Skończyli pić piwa dopiero pod wieczór, bo wcześniej tkwili w uścisku, podczas jakiego Jimin na okrągło powtarzał Hoseokowi „przepraszam", a ten starał się go uspokoić, mówiąc, że przecież nic się nie stało.
Potem leżeli w milczeniu na trawie, obserwując chowające się za drzewami słońce i słuchając szumu rzeki. W pewnym momencie podbiegł do nich nawet uroczy piesek, z którym bawili się do momentu, w którym obok pojawiła się obok zmęczona właścicielka, dziękując im za zajęcie się pupilem, jaki jej uciekł.
Park cały ten czas widział w oczach starszego ciekawości i smutek, widział, jak jego usta się otwierają, jakby chciał coś powiedzieć, jednak zaraz znów się zamykały. Nie chciał na niego naciskać i czekał, aż tan sam się odezwie, ale im więcej czasu mijało, ten zdawał się tracić całą odwagę.
– No zapytaj się mnie w końcu. Widzę, że coś cię trapi – westchnął, nie mogąc już znieść jego zachowania i tej poniekąd niezręcznej ciszy.
– Opowiesz mi o tym, jak to wszystko się zaczęło? Jak wygląda wasza relacja? – mruknął nieśmiało, bawiąc się rękawem swetra. Blondyn nie był do końca przekonany do tego pomysłu, jednakże czuł się poniekąd zobowiązany do wytłumaczenia mu tego wszystkiego.
– Od którego chcesz zacząć? – powiedział cichutko, podnosząc na niego swoje ślepia, jakie dotychczas były skupione na bawiących się przy brzegu wody dzieciach. Hobi wygląda na naprawdę tym wszystkim zmęczonego, ale wciąż się delikatnie uśmiecha, a w jego oczach są te charakterystyczne tańczące iskierki, jakie pojawiają się w nich za każdym razem, kiedy patrzy się na przyjaciela.
– Taehyung ciekawi mnie dziesięć razy bardziej, bo wydaje się być sobą chłodną i niezainteresowaną niczym innym jak, uprzykrzaniem życia Jungkookowi, ale wolę najpierw usłyszeć o Jeonie – stwierdził, po czym sięgnął po papierosa, jednego wręczając też blondynowi, który z niewinnym i smutnym uśmiechem mu podziękował, a zaraz pochylił się w jego stronę, aby ten mu go odpalił.
– Pewnie wiesz, że w poprzedniej szkole miałem problemy z biologią i matematyką – zaczął, czując przyjemne ciepło na sercu przez wspomnienie dawnej placówki, której, choć nienawidził całym sercem, to mimo wszystko wiąże z nią wiele fajnych chwil. – Zacząłem szukać korepetytorów z tych przedmiotów i pewnego dnia jakoś natknąłem się na Twitterze na Jungkooka.

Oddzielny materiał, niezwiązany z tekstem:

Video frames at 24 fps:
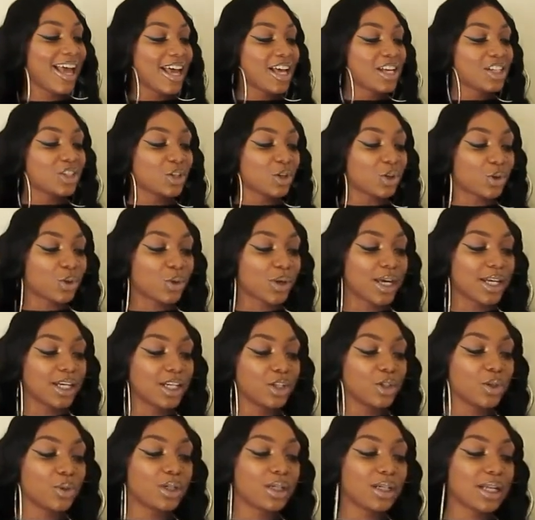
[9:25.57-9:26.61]
So
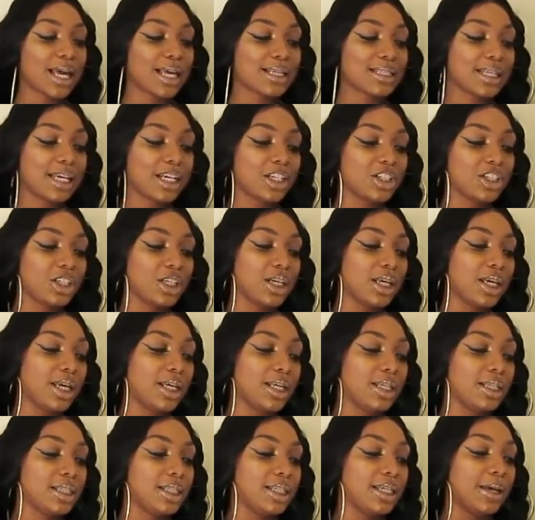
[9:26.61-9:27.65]
credit utilization
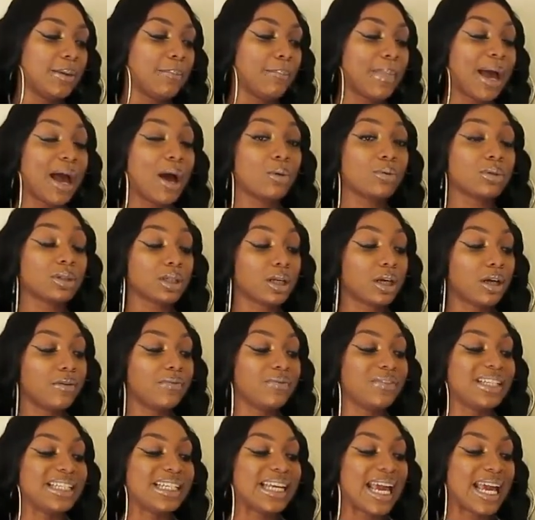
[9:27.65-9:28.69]
is the amount
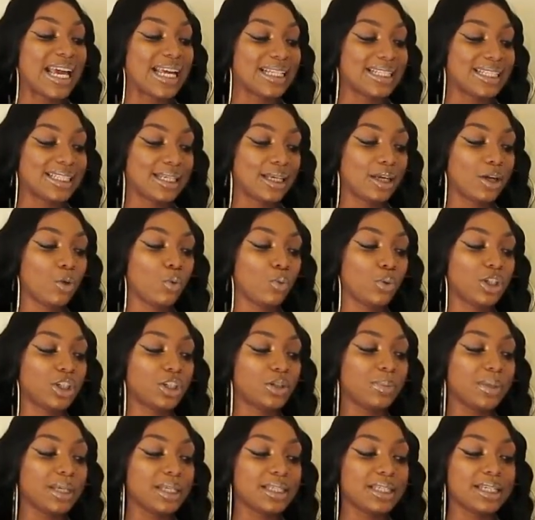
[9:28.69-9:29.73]
of debt, which
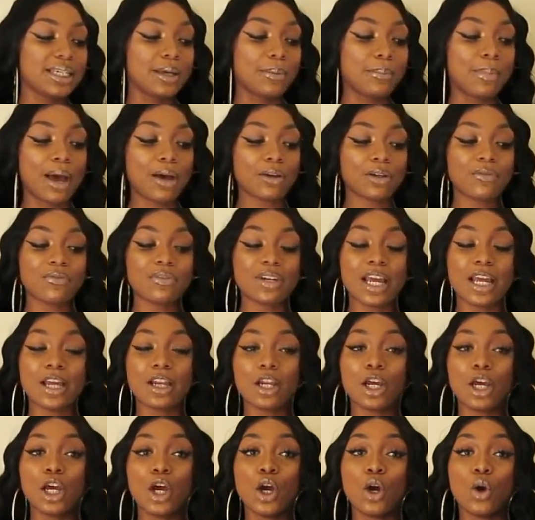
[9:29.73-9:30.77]
means the amount of
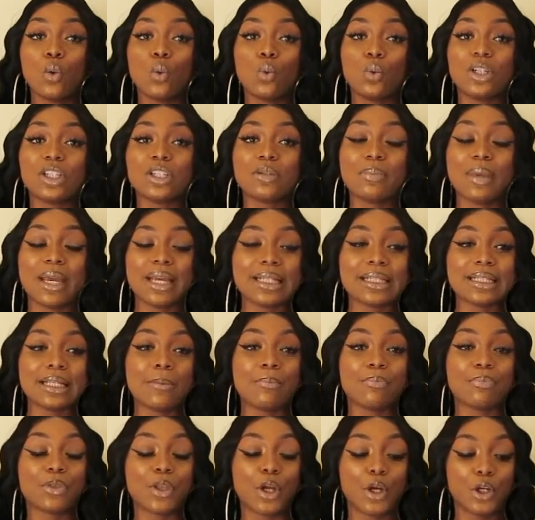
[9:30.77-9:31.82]
debt which makes
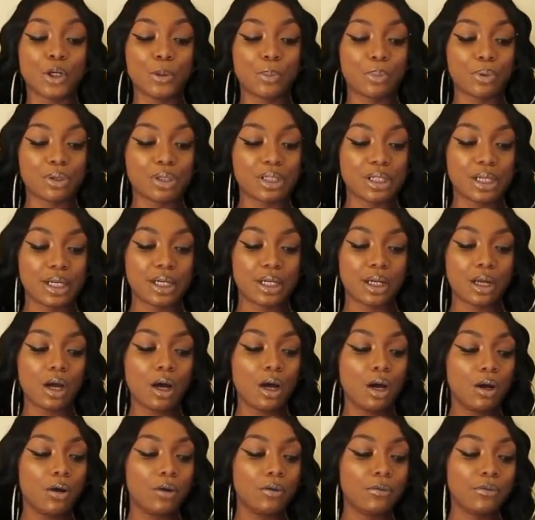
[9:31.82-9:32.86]
up 30%
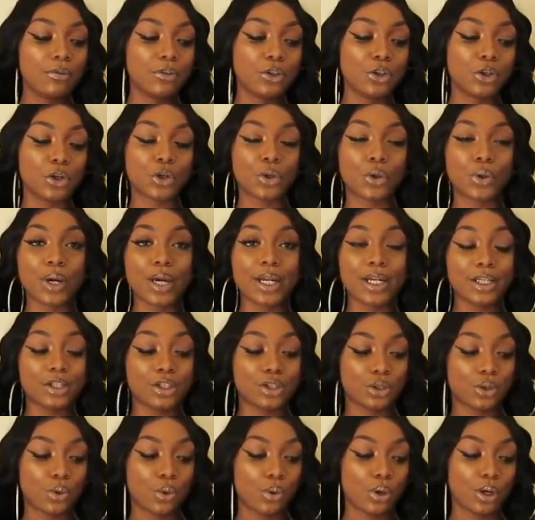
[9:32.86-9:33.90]
of your
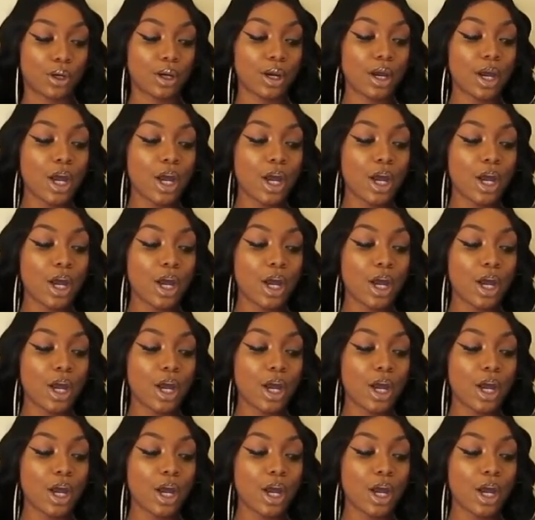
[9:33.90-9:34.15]
credit score.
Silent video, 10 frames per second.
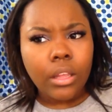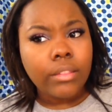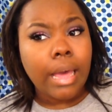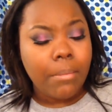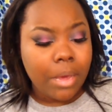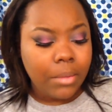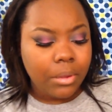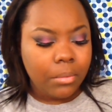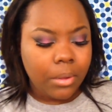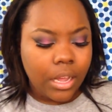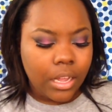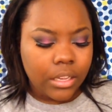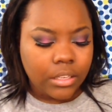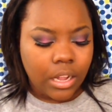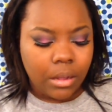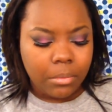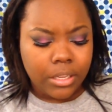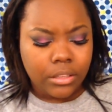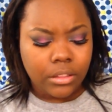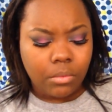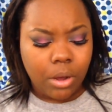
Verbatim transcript: that may be because um, it, the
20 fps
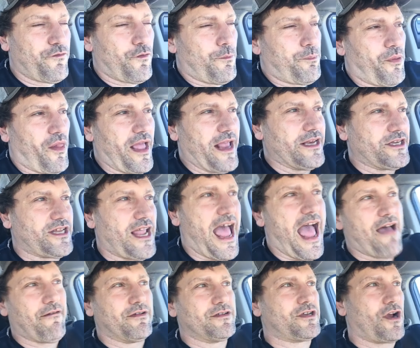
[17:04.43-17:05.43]
place to
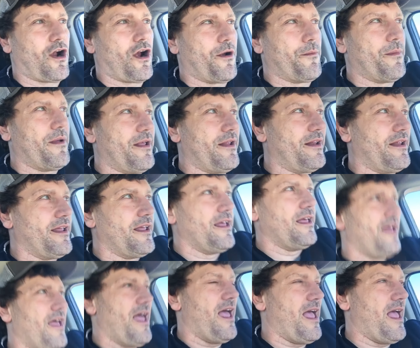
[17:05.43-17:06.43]
have a tournament,
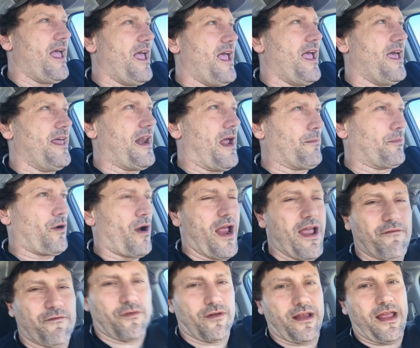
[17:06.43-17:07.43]
and I'm
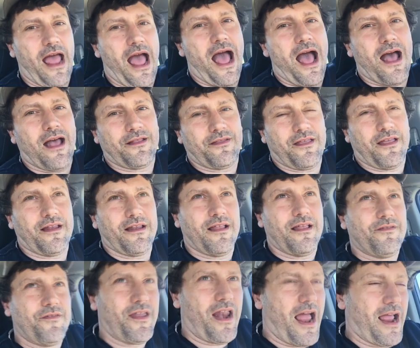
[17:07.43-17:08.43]
grateful to God
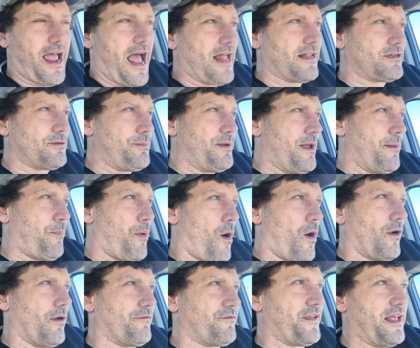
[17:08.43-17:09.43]
that I got to be a
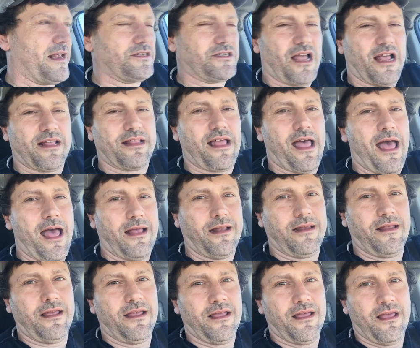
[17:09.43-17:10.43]
part of things like that.
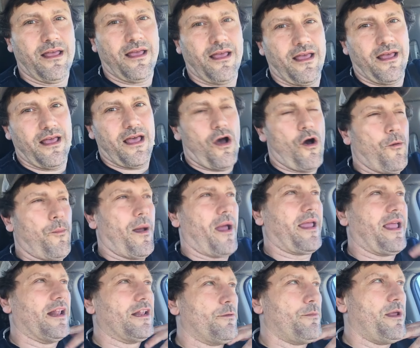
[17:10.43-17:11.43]
I hope I
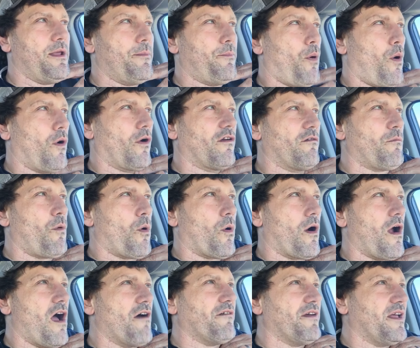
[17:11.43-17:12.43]
get to be a part of
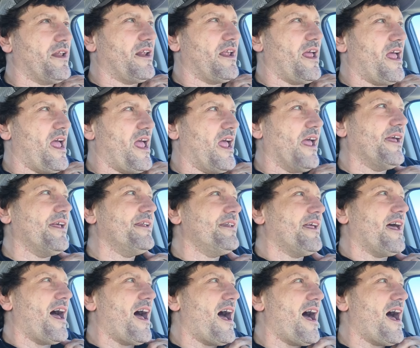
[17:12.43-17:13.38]
more of it, and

Najpierw nawet nie planowałem tego, że będzie mnie on uczył matmy i po prostu pisaliśmy jak dobrzy znajomi o swoim życiu. Tak swoją drogą wiesz, że nienawidzi on swojej pracy? – zapytał, śmiejąc się pod nosem, bo kto jak kto, ale brunet spełnia się w roli nauczyciela nienagannie.
– Pan Jeon? Przecież wydaje się być szczęśliwy przebywając w szkole. Zachowuje się nawet, jakby sam był uczniem, a nas traktuje jak swoich młodszych znajomych z niższych klas – zdziwił się, a blondynowi nie pozostało nic innego, jak pokiwać głową i w pełni się z nim zgodzić. Koniecznie musi dopytać matematyka, dlaczego pała nienawiścią do swojej pracy.
– Pewnego dnia byłem załamany kolejną jedynką i zapytałem się go, czy nie zechciałby mnie poduczyć. Zgodził się, chociaż i tak dzień później wywalili mnie ze szkoły. Wtedy przyniosłem papiery do tej naszej i w zasadzie w tamtym momencie moje życie zaczęło się zmieniać. Już następnego dnia na lekcji, kiedy tylko się zobaczyliśmy, wiedzieliśmy, że jesteśmy głęboko w dupie, biorąc pod uwagę nasze jednoznaczne wiadomości, jakimi się wymienialiśmy, ale ja nie chciałem z niego zrezygnować. Po tamtej lekcji zostałem z nim w klasie, gdzie powiedział mi, że to koniec i od teraz nie wychodzimy poza zwykle relacje pomiędzy uczniem a nauczycielem. Tyle że chwile potem sam się nie zastosował do swoich zasad, tak mi skopując dupę za wywalenie z poprzedniej szkoły, że nawet ty się mnie spytałeś, czy mnie przypadkiem nie zerżnął – zaśmiał się, czemu zawtórował i starszy przypominając sobie, że rzeczywiście się go o to zapytał.
YOU ARE READING
My sexiest tutors
FanfictionWystarczył tydzień, aby Jimin przez orzechową wódkę wyleciał ze szkoły, Namjoon napisał do jego potencjalnego korepetytora „tatusiu", nowy wychowawca stał się partnerem na seks telefony, a sąsiadka wezwała egzorcystę przez trzęsącą się na suficie la...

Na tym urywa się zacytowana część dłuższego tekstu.